(Data to examine):
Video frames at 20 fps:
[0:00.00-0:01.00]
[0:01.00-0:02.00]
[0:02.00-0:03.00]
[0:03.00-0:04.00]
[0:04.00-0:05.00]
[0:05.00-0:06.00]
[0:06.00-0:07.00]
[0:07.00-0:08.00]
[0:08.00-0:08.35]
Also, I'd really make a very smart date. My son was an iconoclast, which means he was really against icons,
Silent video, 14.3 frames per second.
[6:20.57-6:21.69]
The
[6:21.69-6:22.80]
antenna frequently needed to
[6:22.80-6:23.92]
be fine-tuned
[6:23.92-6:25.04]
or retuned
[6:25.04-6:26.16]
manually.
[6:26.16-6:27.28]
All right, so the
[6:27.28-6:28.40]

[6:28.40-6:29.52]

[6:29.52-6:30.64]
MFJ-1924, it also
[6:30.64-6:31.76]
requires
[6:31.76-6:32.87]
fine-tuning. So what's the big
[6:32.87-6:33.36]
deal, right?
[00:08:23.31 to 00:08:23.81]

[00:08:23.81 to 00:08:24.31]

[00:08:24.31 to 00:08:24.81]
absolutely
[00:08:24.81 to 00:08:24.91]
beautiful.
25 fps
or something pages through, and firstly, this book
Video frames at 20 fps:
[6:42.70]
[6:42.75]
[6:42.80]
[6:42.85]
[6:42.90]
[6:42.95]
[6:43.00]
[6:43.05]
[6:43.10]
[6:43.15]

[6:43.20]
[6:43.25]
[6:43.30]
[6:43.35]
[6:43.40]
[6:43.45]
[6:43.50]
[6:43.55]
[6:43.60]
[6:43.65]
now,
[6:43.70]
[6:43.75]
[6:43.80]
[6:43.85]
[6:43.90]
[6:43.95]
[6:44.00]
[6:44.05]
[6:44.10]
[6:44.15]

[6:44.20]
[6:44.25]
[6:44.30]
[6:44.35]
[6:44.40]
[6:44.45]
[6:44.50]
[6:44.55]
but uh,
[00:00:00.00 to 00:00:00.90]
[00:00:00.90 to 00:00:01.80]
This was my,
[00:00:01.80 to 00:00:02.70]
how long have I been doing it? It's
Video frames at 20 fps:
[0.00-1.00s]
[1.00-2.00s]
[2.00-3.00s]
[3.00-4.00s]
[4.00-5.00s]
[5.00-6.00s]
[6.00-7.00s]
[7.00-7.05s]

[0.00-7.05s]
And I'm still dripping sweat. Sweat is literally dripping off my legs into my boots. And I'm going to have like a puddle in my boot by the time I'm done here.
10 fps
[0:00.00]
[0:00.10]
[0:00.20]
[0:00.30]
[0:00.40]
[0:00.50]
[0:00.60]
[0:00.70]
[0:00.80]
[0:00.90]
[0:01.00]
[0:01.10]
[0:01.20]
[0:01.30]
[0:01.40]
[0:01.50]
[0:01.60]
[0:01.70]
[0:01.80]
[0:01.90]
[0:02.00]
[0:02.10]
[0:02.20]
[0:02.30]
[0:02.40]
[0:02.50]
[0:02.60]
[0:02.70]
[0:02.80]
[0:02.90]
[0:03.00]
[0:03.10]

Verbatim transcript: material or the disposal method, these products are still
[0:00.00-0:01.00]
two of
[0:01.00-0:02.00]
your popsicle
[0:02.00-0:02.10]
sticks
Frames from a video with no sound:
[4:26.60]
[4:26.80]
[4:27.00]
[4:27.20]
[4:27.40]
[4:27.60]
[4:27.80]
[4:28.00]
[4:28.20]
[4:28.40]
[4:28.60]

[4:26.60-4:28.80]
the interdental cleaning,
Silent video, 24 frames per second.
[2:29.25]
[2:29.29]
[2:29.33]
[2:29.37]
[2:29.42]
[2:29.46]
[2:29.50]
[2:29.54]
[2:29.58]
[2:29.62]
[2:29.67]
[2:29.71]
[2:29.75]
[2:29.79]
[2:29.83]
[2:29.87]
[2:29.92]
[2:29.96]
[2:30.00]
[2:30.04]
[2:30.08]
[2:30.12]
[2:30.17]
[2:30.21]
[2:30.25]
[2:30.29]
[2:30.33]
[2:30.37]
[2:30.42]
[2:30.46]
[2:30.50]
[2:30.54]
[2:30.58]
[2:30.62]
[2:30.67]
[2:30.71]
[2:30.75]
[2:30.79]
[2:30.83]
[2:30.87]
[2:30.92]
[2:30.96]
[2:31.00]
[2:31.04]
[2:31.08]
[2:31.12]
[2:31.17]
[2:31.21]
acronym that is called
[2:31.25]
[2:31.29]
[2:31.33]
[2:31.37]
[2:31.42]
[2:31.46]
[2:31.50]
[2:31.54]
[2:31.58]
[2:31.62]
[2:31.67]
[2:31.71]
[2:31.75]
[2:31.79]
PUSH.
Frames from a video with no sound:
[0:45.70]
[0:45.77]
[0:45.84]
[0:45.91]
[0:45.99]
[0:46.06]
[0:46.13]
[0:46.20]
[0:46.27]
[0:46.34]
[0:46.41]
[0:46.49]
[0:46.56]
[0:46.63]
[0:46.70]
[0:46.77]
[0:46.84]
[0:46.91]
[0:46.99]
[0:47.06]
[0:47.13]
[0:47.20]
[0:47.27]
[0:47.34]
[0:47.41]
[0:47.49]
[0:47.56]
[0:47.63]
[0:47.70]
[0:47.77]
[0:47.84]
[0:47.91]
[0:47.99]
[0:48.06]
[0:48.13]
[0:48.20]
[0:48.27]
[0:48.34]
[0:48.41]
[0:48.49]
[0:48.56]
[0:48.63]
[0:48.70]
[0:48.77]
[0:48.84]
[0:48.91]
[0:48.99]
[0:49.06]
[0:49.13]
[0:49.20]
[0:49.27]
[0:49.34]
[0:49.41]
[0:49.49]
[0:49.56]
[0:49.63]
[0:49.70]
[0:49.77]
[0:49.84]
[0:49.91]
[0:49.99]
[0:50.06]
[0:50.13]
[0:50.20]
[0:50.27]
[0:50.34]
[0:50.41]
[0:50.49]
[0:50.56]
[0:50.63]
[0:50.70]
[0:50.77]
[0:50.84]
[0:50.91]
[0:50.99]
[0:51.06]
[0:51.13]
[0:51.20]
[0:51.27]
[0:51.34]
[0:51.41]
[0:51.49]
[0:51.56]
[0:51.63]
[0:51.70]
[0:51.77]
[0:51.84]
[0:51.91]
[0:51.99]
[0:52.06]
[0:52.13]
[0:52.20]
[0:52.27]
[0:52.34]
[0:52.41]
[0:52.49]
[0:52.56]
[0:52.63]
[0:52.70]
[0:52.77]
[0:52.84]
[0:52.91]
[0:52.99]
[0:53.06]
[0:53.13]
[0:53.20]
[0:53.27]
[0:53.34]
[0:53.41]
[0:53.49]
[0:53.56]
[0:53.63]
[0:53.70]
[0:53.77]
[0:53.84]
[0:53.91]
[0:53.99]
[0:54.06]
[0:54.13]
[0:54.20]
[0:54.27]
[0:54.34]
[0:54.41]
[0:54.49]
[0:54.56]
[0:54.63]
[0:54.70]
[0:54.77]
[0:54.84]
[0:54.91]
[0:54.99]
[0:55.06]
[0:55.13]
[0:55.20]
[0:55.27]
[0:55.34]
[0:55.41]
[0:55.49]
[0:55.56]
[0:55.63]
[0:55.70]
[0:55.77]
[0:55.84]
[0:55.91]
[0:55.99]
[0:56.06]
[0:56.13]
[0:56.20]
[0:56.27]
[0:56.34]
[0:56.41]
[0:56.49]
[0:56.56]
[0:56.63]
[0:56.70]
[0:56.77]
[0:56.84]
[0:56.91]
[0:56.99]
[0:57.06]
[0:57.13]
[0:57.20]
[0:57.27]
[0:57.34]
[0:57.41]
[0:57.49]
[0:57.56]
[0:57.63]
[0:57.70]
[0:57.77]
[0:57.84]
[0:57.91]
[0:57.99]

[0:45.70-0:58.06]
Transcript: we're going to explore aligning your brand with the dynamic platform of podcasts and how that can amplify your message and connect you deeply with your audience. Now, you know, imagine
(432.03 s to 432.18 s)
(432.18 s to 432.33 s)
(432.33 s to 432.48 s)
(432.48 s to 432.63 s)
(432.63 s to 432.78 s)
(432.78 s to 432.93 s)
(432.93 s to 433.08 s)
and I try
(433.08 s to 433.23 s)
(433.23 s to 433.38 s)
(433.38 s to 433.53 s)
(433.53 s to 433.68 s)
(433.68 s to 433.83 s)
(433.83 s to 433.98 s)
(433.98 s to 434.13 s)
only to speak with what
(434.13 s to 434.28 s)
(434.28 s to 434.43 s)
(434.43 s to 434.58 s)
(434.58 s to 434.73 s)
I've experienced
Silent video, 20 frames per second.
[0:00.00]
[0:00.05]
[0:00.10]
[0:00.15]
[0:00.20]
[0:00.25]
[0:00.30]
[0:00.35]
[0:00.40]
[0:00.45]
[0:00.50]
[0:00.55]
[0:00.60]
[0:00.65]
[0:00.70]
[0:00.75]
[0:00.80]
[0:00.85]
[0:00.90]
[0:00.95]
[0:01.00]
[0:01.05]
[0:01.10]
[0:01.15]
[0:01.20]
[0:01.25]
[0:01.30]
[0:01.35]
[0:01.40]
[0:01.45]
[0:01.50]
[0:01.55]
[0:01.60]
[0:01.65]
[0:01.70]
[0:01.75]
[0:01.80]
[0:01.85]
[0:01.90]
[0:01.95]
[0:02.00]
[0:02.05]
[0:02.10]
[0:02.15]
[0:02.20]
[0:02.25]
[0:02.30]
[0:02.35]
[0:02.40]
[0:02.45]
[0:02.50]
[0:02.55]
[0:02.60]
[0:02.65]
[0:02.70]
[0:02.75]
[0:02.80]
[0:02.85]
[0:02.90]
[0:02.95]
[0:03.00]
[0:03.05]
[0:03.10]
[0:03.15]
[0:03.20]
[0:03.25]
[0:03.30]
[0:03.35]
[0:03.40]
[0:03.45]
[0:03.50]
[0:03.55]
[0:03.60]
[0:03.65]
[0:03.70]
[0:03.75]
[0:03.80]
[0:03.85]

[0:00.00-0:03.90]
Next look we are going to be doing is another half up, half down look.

(Activity):
Show, from the material above, each line that includes the string "second".

(Reply to the exercise):
Silent video, 14.3 frames per second.
Silent video, 24 frames per second.
Silent video, 20 frames per second.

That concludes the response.